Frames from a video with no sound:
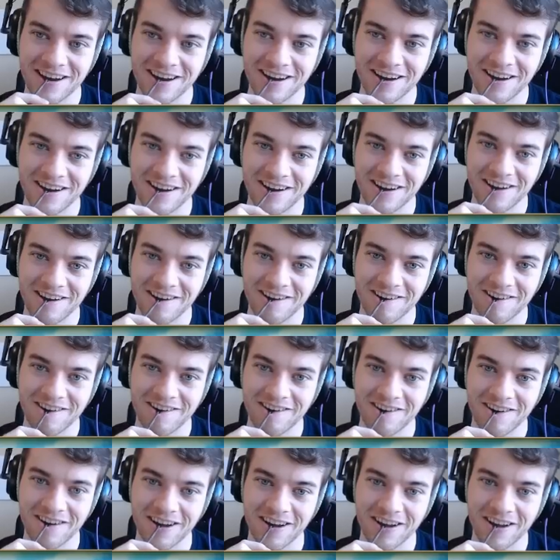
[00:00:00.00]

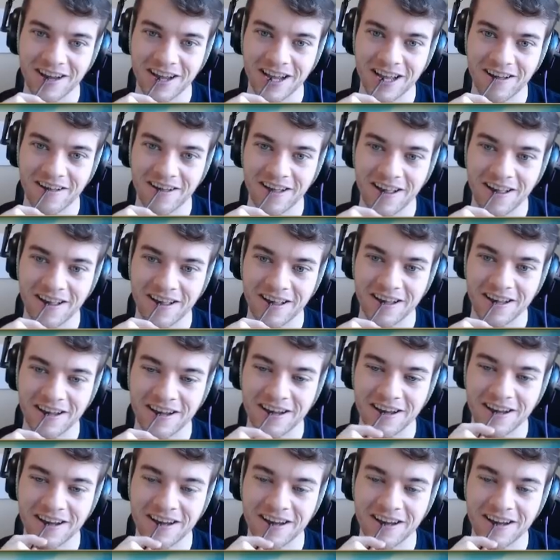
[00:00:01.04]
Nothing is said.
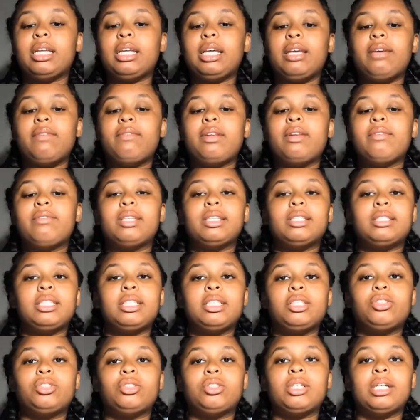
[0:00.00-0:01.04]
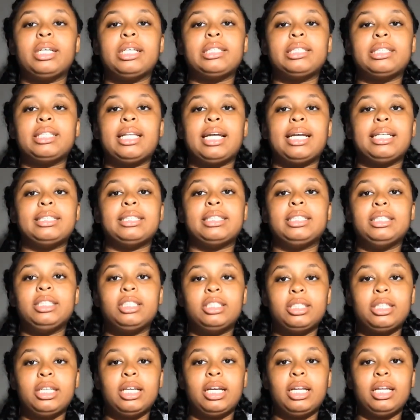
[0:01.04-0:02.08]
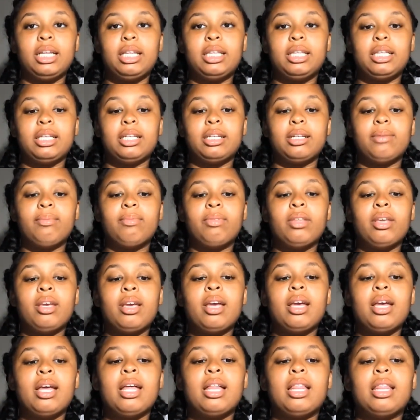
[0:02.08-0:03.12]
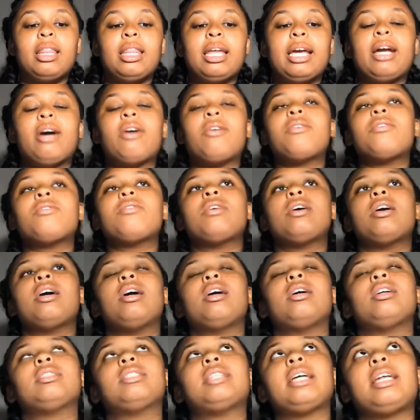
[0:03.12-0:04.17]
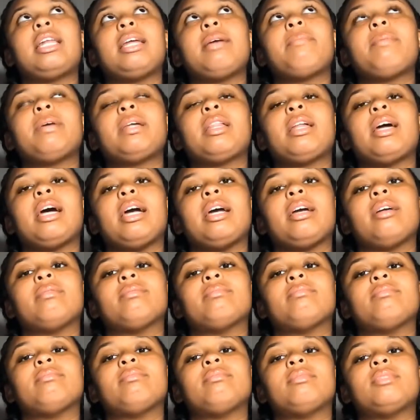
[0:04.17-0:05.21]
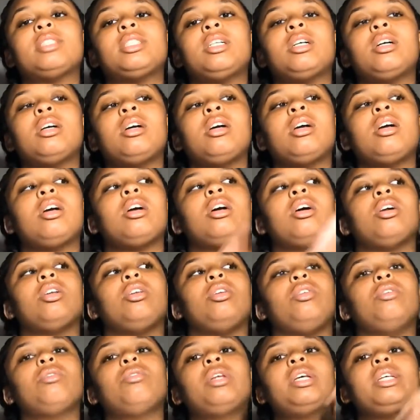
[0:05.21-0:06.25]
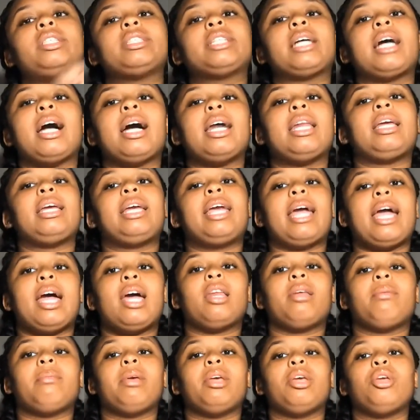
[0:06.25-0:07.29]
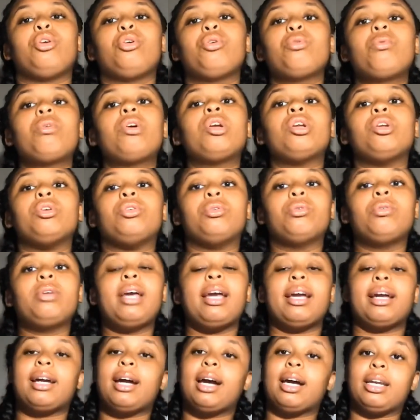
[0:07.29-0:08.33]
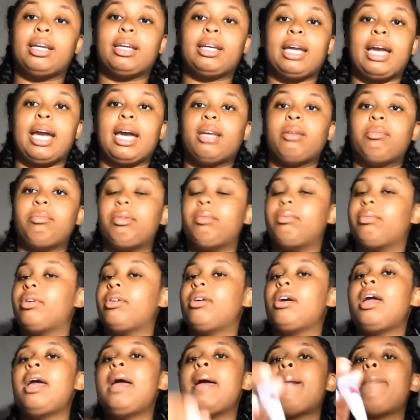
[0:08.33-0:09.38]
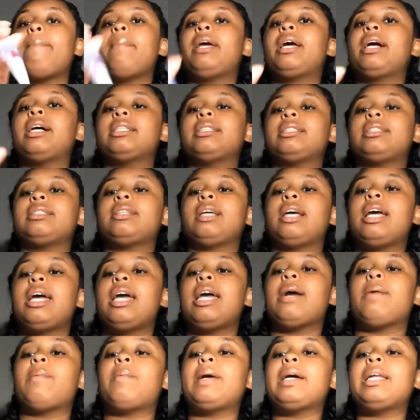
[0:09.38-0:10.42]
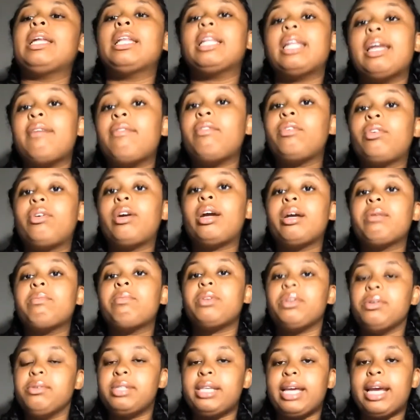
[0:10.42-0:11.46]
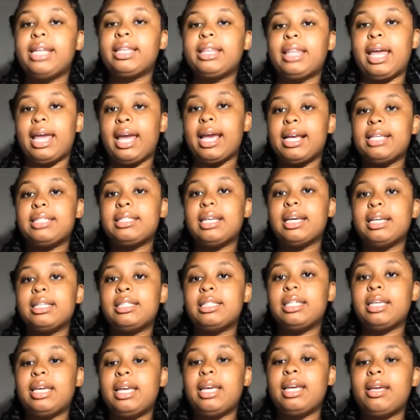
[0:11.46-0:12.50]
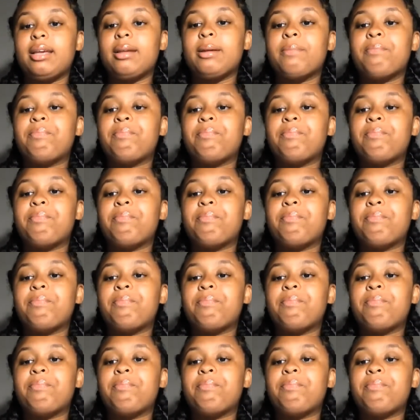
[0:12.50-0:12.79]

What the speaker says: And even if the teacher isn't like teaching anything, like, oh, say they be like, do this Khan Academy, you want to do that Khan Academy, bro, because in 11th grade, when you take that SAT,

......

WORK REQUEST: Your answer should hold only the lines from the line with "[0:02.08-0:03.12]" through the closing line of the records, restated exactly and free of pictures.

OUTPUT FOR THIS TASK:
[0:02.08-0:03.12]
[0:03.12-0:04.17]
[0:04.17-0:05.21]
[0:05.21-0:06.25]
[0:06.25-0:07.29]
[0:07.29-0:08.33]
[0:08.33-0:09.38]
[0:09.38-0:10.42]
[0:10.42-0:11.46]
[0:11.46-0:12.50]
[0:12.50-0:12.79]

What the speaker says: And even if the teacher isn't like teaching anything, like, oh, say they be like, do this Khan Academy, you want to do that Khan Academy, bro, because in 11th grade, when you take that SAT,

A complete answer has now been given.